**EXERCISE PROMPT:** What you output should match the data below exactly.

**EXTRACTED ENTRIES:**
---
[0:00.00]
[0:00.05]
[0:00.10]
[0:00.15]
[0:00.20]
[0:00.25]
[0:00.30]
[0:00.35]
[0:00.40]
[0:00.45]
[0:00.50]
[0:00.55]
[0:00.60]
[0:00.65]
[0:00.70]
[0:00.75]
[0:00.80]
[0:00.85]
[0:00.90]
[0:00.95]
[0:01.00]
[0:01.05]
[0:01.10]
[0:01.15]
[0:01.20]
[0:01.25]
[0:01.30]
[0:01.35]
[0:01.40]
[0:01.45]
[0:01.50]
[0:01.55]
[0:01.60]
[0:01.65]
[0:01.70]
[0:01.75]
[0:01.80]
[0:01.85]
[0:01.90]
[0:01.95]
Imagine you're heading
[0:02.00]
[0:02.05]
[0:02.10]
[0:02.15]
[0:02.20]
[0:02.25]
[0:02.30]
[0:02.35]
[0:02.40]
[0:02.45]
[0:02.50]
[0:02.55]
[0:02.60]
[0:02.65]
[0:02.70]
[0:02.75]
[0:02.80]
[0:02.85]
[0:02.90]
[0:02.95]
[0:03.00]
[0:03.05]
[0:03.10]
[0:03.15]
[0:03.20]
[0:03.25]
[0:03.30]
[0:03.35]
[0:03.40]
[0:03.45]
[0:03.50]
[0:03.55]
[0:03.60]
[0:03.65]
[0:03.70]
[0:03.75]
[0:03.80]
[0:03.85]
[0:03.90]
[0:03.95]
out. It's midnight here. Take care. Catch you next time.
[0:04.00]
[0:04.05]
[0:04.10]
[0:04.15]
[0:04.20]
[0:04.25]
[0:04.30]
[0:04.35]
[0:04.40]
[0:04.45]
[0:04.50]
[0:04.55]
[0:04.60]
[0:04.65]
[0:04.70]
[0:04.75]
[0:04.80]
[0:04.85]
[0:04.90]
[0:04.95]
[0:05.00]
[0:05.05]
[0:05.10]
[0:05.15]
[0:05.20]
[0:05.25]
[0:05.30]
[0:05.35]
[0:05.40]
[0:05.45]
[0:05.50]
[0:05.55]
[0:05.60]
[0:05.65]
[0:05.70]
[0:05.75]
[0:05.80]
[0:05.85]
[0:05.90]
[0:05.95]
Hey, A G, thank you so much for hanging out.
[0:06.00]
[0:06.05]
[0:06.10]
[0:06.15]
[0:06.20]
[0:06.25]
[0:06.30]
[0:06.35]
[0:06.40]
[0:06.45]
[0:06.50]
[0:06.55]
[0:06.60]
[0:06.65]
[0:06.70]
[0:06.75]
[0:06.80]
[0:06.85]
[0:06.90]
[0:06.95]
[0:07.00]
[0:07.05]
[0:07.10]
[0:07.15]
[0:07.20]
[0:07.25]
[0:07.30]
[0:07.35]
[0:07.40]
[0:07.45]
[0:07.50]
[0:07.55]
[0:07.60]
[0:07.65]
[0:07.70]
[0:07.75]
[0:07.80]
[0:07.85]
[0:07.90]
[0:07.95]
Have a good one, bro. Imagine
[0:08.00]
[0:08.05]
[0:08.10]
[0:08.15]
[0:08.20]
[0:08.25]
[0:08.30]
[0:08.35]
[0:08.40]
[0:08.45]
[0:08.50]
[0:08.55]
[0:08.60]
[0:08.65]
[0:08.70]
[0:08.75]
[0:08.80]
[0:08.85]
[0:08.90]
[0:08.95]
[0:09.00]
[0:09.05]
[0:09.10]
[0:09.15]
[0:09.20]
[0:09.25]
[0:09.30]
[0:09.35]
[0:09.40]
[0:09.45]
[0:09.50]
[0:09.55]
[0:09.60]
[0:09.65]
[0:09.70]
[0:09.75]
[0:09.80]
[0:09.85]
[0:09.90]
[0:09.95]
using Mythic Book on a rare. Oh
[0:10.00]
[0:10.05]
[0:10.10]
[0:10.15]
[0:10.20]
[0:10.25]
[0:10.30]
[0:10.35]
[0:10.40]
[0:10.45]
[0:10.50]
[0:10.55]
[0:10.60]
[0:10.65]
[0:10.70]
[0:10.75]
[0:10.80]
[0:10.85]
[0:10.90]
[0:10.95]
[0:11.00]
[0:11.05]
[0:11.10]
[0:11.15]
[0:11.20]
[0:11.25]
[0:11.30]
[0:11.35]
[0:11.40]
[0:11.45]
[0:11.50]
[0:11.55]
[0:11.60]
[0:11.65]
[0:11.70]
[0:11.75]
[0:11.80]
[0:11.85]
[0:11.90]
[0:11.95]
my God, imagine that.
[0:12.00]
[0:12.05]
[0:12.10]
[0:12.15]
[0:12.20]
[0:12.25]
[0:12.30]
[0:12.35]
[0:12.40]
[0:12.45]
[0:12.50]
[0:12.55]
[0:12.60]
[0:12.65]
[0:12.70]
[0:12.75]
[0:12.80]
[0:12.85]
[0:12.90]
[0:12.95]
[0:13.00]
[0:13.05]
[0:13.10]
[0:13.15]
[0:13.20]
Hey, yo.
---
**ANSWER SPACE:**
[0:00.00]
[0:00.05]
[0:00.10]
[0:00.15]
[0:00.20]
[0:00.25]
[0:00.30]
[0:00.35]
[0:00.40]
[0:00.45]
[0:00.50]
[0:00.55]
[0:00.60]
[0:00.65]
[0:00.70]
[0:00.75]
[0:00.80]
[0:00.85]
[0:00.90]
[0:00.95]
[0:01.00]
[0:01.05]
[0:01.10]
[0:01.15]
[0:01.20]
[0:01.25]
[0:01.30]
[0:01.35]
[0:01.40]
[0:01.45]
[0:01.50]
[0:01.55]
[0:01.60]
[0:01.65]
[0:01.70]
[0:01.75]
[0:01.80]
[0:01.85]
[0:01.90]
[0:01.95]
Imagine you're heading
[0:02.00]
[0:02.05]
[0:02.10]
[0:02.15]
[0:02.20]
[0:02.25]
[0:02.30]
[0:02.35]
[0:02.40]
[0:02.45]
[0:02.50]
[0:02.55]
[0:02.60]
[0:02.65]
[0:02.70]
[0:02.75]
[0:02.80]
[0:02.85]
[0:02.90]
[0:02.95]
[0:03.00]
[0:03.05]
[0:03.10]
[0:03.15]
[0:03.20]
[0:03.25]
[0:03.30]
[0:03.35]
[0:03.40]
[0:03.45]
[0:03.50]
[0:03.55]
[0:03.60]
[0:03.65]
[0:03.70]
[0:03.75]
[0:03.80]
[0:03.85]
[0:03.90]
[0:03.95]
out. It's midnight here. Take care. Catch you next time.
[0:04.00]
[0:04.05]
[0:04.10]
[0:04.15]
[0:04.20]
[0:04.25]
[0:04.30]
[0:04.35]
[0:04.40]
[0:04.45]
[0:04.50]
[0:04.55]
[0:04.60]
[0:04.65]
[0:04.70]
[0:04.75]
[0:04.80]
[0:04.85]
[0:04.90]
[0:04.95]
[0:05.00]
[0:05.05]
[0:05.10]
[0:05.15]
[0:05.20]
[0:05.25]
[0:05.30]
[0:05.35]
[0:05.40]
[0:05.45]
[0:05.50]
[0:05.55]
[0:05.60]
[0:05.65]
[0:05.70]
[0:05.75]
[0:05.80]
[0:05.85]
[0:05.90]
[0:05.95]
Hey, A G, thank you so much for hanging out.
[0:06.00]
[0:06.05]
[0:06.10]
[0:06.15]
[0:06.20]
[0:06.25]
[0:06.30]
[0:06.35]
[0:06.40]
[0:06.45]
[0:06.50]
[0:06.55]
[0:06.60]
[0:06.65]
[0:06.70]
[0:06.75]
[0:06.80]
[0:06.85]
[0:06.90]
[0:06.95]
[0:07.00]
[0:07.05]
[0:07.10]
[0:07.15]
[0:07.20]
[0:07.25]
[0:07.30]
[0:07.35]
[0:07.40]
[0:07.45]
[0:07.50]
[0:07.55]
[0:07.60]
[0:07.65]
[0:07.70]
[0:07.75]
[0:07.80]
[0:07.85]
[0:07.90]
[0:07.95]
Have a good one, bro. Imagine
[0:08.00]
[0:08.05]
[0:08.10]
[0:08.15]
[0:08.20]
[0:08.25]
[0:08.30]
[0:08.35]
[0:08.40]
[0:08.45]
[0:08.50]
[0:08.55]
[0:08.60]
[0:08.65]
[0:08.70]
[0:08.75]
[0:08.80]
[0:08.85]
[0:08.90]
[0:08.95]
[0:09.00]
[0:09.05]
[0:09.10]
[0:09.15]
[0:09.20]
[0:09.25]
[0:09.30]
[0:09.35]
[0:09.40]
[0:09.45]
[0:09.50]
[0:09.55]
[0:09.60]
[0:09.65]
[0:09.70]
[0:09.75]
[0:09.80]
[0:09.85]
[0:09.90]
[0:09.95]
using Mythic Book on a rare. Oh
[0:10.00]
[0:10.05]
[0:10.10]
[0:10.15]
[0:10.20]
[0:10.25]
[0:10.30]
[0:10.35]
[0:10.40]
[0:10.45]
[0:10.50]
[0:10.55]
[0:10.60]
[0:10.65]
[0:10.70]
[0:10.75]
[0:10.80]
[0:10.85]
[0:10.90]
[0:10.95]
[0:11.00]
[0:11.05]
[0:11.10]
[0:11.15]
[0:11.20]
[0:11.25]
[0:11.30]
[0:11.35]
[0:11.40]
[0:11.45]
[0:11.50]
[0:11.55]
[0:11.60]
[0:11.65]
[0:11.70]
[0:11.75]
[0:11.80]
[0:11.85]
[0:11.90]
[0:11.95]
my God, imagine that.
[0:12.00]
[0:12.05]
[0:12.10]
[0:12.15]
[0:12.20]
[0:12.25]
[0:12.30]
[0:12.35]
[0:12.40]
[0:12.45]
[0:12.50]
[0:12.55]
[0:12.60]
[0:12.65]
[0:12.70]
[0:12.75]
[0:12.80]
[0:12.85]
[0:12.90]
[0:12.95]
[0:13.00]
[0:13.05]
[0:13.10]
[0:13.15]
[0:13.20]
Hey, yo.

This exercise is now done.